======== GIVEN INFORMATION ========

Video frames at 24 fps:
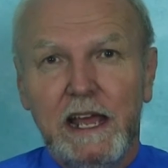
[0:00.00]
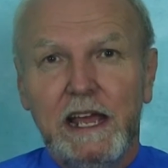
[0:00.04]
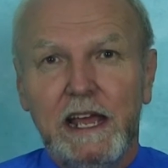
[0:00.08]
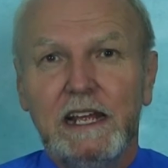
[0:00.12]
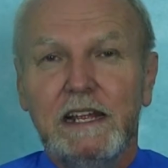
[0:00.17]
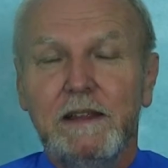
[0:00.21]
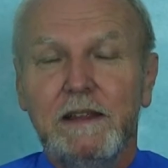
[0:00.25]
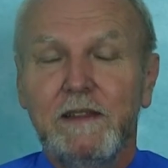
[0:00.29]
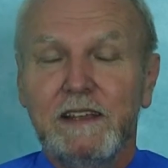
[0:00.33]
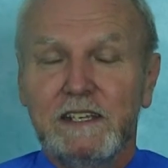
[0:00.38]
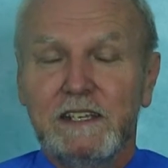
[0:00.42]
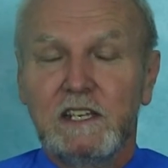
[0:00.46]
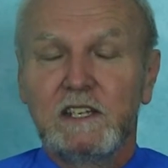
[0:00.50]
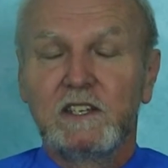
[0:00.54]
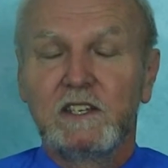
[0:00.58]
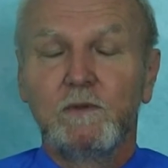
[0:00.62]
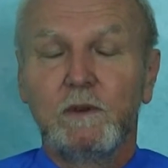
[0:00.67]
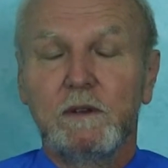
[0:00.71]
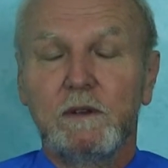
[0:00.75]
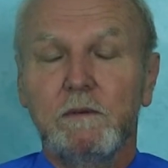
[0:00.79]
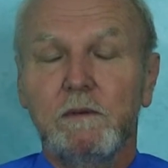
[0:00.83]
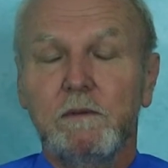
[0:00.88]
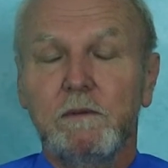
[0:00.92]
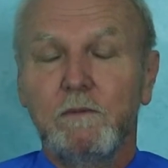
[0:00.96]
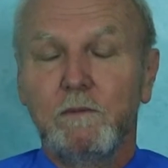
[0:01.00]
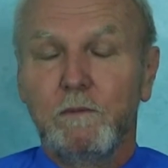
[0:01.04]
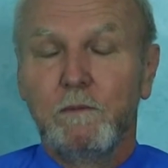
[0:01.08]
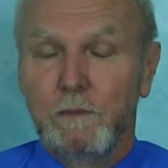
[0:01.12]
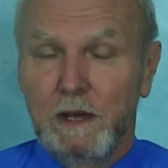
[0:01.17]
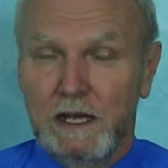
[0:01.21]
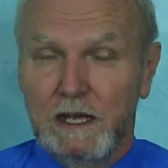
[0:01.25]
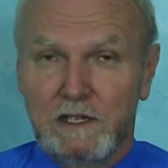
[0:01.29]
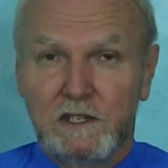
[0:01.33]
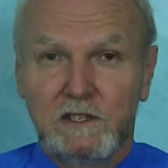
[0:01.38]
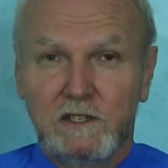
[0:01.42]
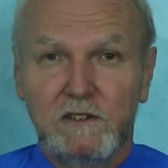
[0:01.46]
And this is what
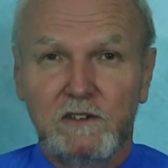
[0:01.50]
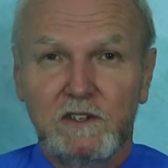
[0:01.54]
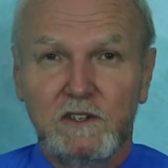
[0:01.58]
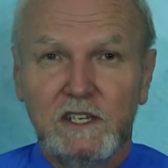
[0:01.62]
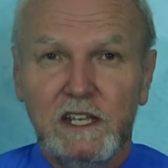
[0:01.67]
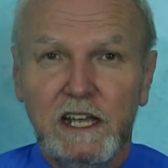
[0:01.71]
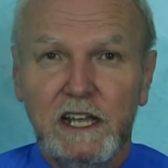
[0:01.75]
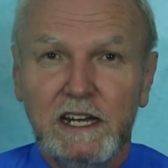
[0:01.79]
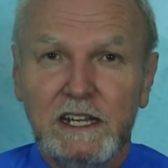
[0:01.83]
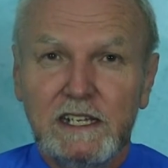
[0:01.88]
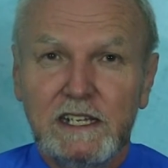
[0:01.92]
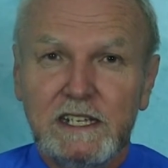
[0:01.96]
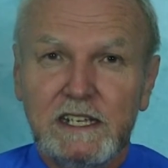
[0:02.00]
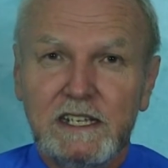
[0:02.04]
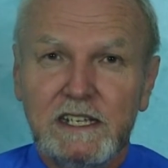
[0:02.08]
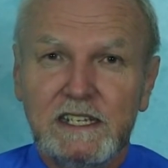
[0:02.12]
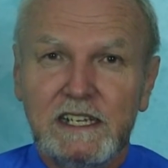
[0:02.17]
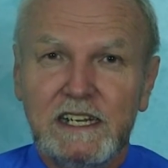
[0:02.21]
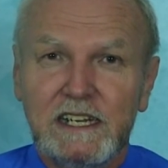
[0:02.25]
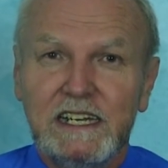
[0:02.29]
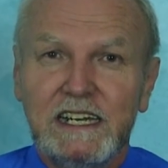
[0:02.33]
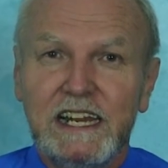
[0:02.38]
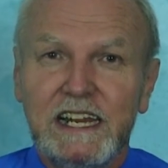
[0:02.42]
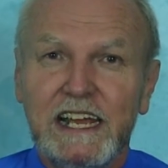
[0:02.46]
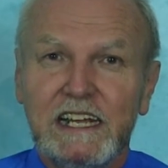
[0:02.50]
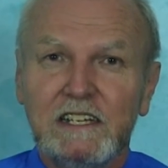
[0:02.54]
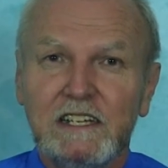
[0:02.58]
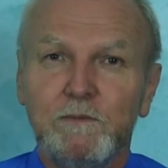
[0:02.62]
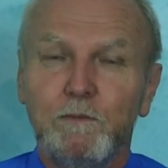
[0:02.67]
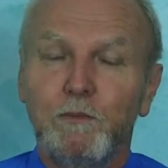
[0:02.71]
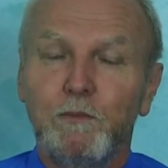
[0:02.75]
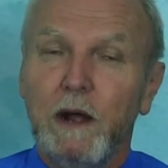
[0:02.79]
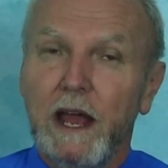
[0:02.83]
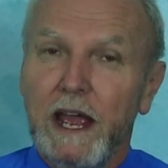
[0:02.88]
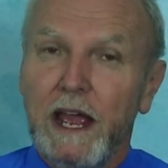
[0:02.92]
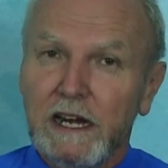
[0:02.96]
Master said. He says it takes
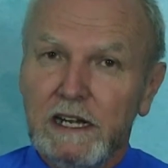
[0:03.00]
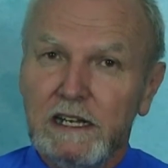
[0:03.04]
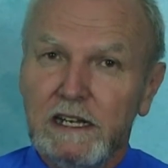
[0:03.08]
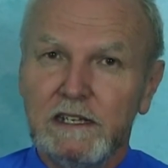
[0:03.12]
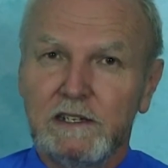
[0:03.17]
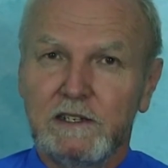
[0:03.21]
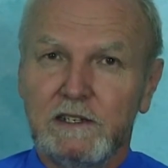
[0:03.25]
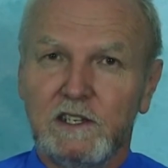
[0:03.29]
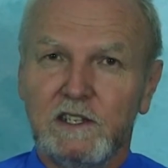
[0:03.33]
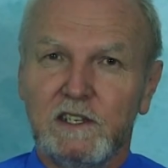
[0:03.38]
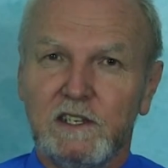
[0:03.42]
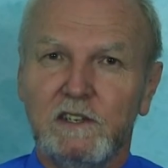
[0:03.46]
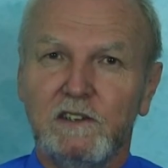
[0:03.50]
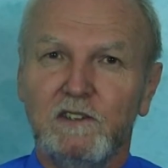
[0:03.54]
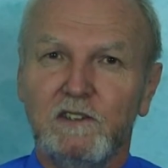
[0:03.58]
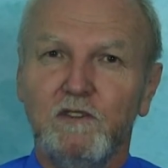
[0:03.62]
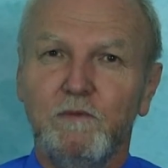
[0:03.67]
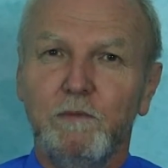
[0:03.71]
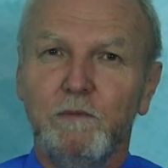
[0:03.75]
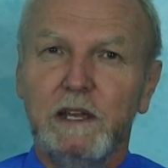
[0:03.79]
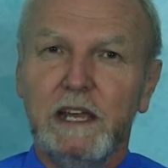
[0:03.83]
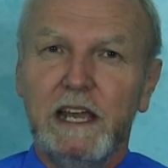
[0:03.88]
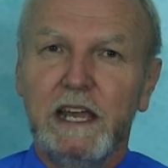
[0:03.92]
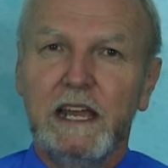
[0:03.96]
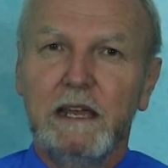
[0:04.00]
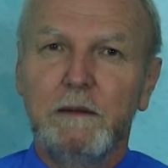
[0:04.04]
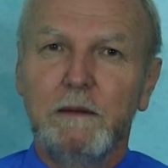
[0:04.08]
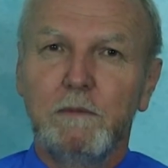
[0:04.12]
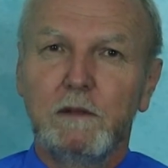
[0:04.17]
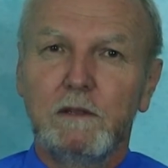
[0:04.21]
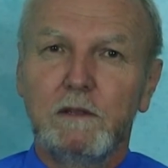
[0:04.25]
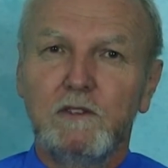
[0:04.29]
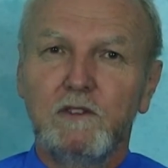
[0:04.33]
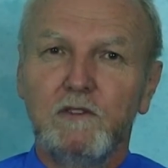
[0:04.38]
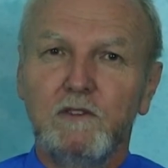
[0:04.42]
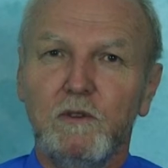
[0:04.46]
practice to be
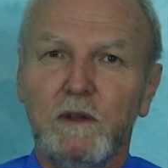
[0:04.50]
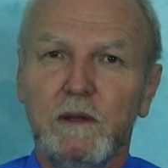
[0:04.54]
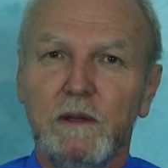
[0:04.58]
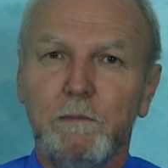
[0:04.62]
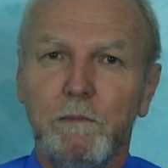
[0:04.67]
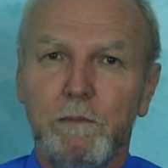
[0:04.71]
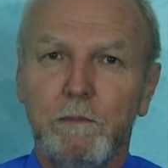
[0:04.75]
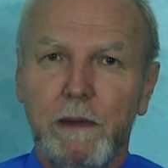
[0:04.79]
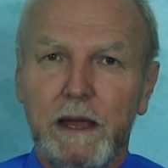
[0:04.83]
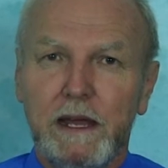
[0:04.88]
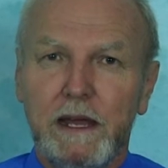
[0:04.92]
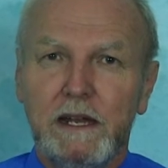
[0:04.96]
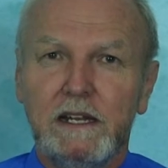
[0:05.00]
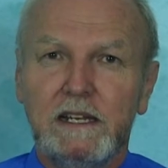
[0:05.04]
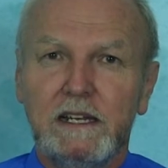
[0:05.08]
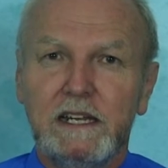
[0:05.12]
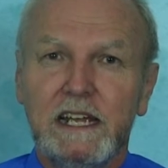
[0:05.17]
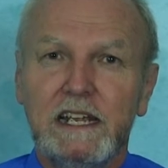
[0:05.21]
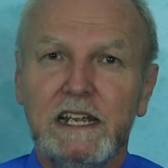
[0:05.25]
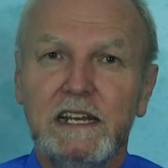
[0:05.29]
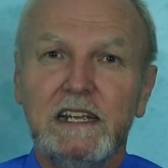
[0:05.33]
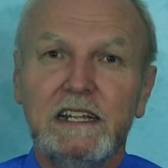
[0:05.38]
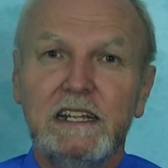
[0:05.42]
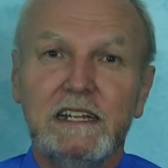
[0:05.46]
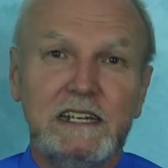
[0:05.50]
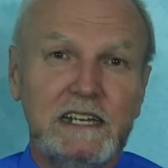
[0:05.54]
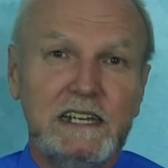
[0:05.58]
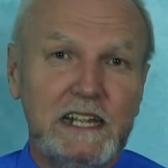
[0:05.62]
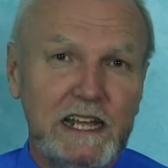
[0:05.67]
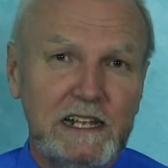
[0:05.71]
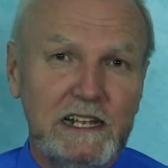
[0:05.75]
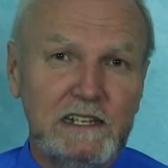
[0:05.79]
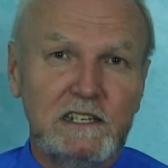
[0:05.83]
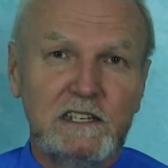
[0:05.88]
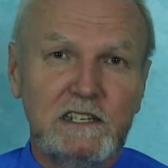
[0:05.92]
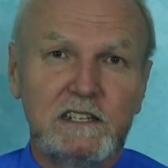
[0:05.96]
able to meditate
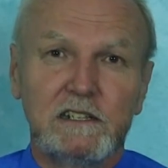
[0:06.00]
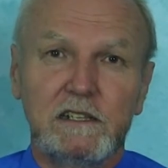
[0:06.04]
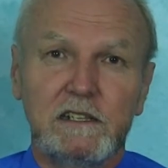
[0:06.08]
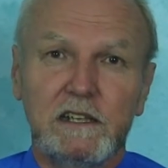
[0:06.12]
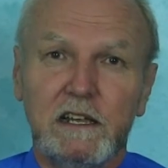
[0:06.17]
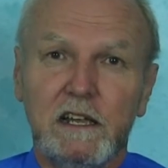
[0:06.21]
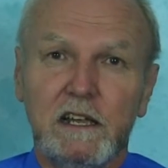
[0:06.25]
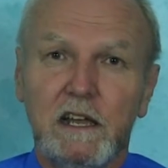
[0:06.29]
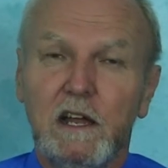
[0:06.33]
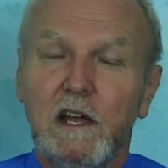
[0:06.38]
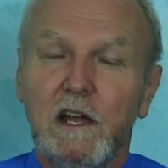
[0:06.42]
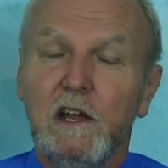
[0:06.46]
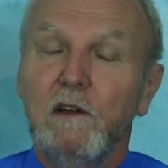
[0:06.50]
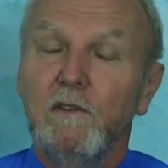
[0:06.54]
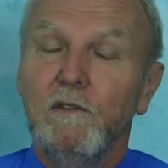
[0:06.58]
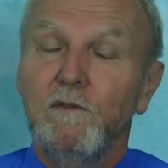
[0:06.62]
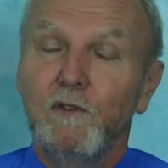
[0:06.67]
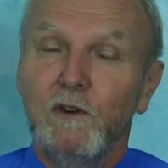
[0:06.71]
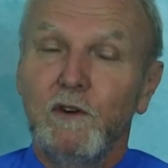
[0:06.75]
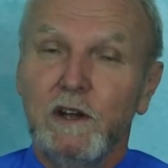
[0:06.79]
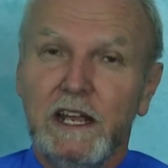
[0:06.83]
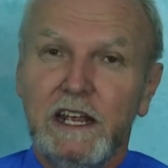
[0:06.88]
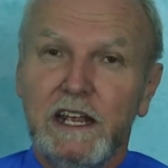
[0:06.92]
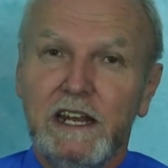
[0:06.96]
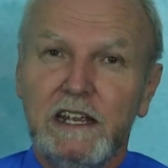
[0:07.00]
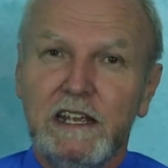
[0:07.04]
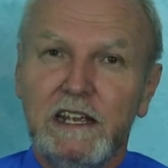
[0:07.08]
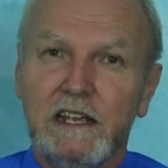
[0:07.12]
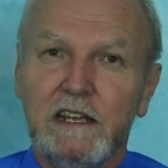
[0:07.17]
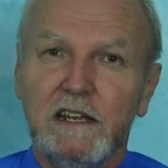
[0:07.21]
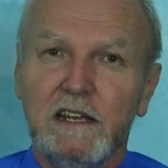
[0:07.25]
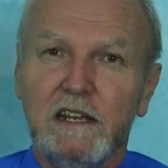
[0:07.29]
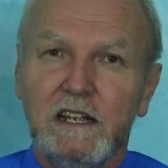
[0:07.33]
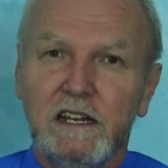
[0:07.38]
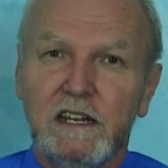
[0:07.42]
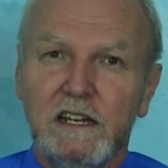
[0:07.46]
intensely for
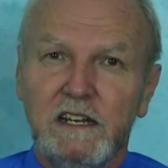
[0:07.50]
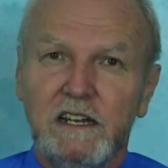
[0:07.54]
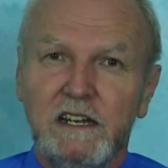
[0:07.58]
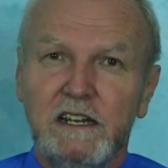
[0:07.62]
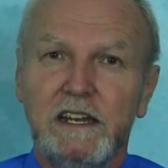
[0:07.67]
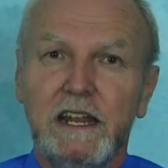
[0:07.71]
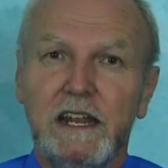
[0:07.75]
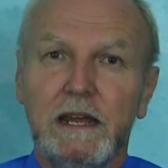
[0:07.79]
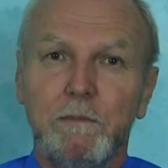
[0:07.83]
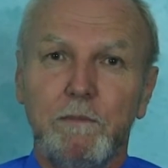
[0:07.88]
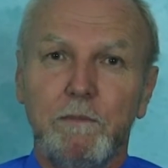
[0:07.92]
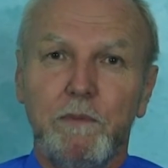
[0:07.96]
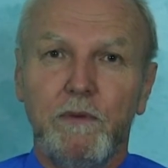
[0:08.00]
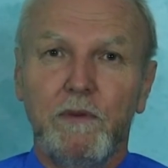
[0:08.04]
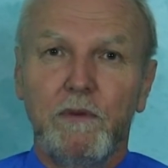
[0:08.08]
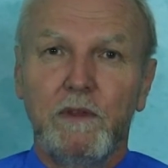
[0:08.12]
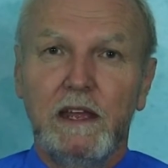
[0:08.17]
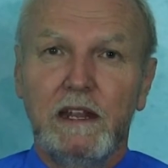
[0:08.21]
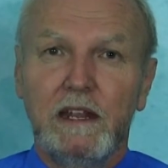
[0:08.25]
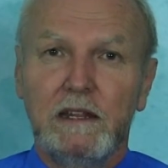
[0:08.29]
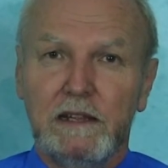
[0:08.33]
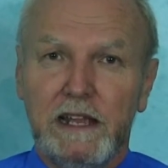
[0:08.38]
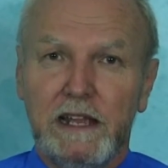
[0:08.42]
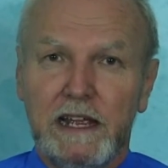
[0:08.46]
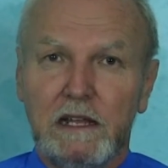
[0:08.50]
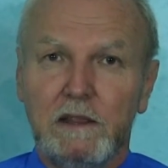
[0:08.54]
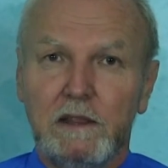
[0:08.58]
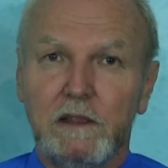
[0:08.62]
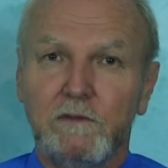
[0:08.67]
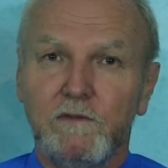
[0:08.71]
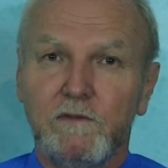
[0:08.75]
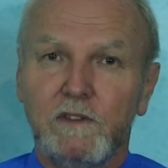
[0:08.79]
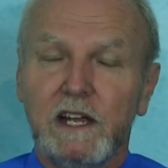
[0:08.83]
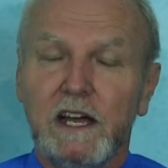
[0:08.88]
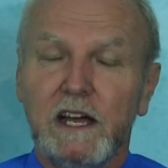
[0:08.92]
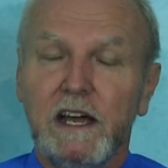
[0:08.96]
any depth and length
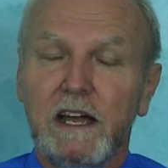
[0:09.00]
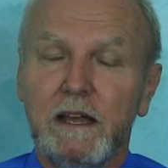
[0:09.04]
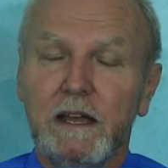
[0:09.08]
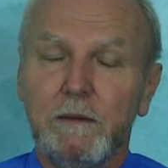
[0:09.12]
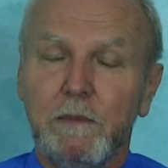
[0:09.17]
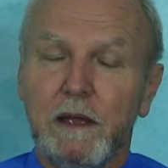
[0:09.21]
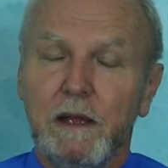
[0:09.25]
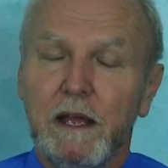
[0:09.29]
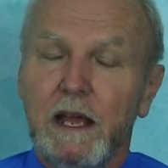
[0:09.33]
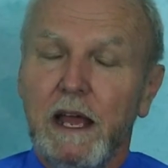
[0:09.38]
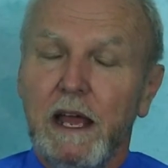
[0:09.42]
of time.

========
======== GIVEN INFORMATION ========

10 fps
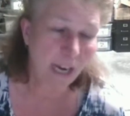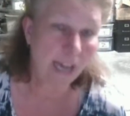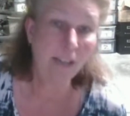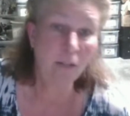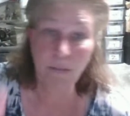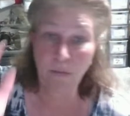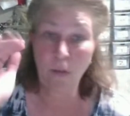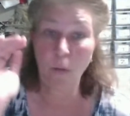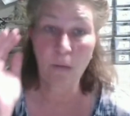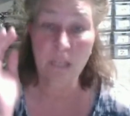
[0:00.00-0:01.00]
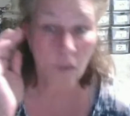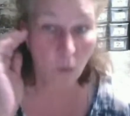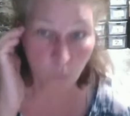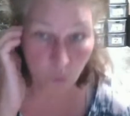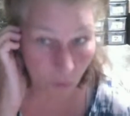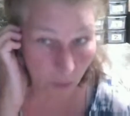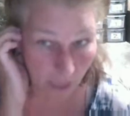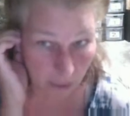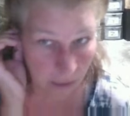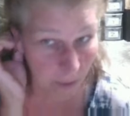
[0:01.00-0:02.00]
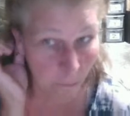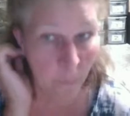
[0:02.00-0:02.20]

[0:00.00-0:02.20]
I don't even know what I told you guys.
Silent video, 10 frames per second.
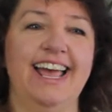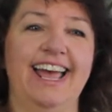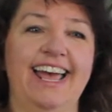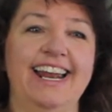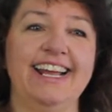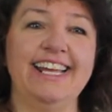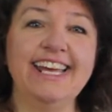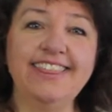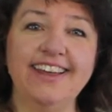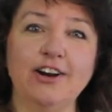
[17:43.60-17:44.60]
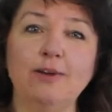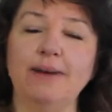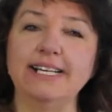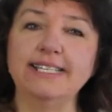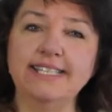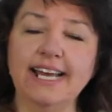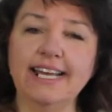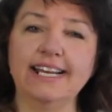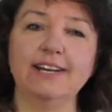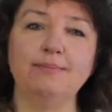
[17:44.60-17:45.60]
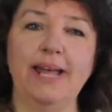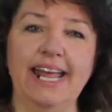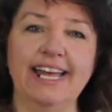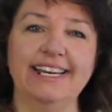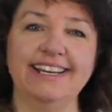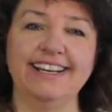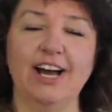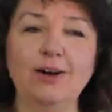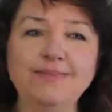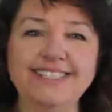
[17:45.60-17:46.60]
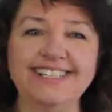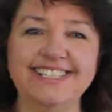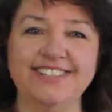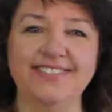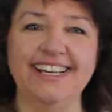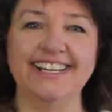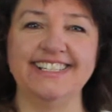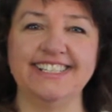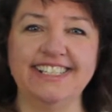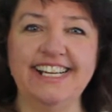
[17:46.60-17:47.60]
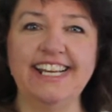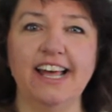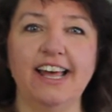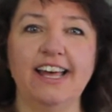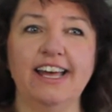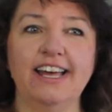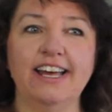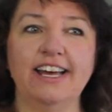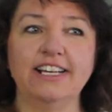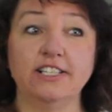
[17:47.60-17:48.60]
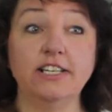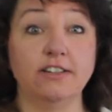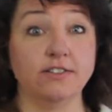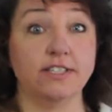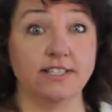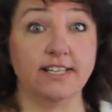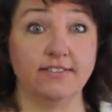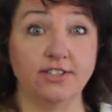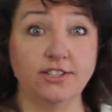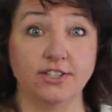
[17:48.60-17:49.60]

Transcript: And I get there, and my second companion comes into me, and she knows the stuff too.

========

Using the records above, report each line that contains the word "frames" by copying it.

Video frames at 24 fps:
Silent video, 10 frames per second.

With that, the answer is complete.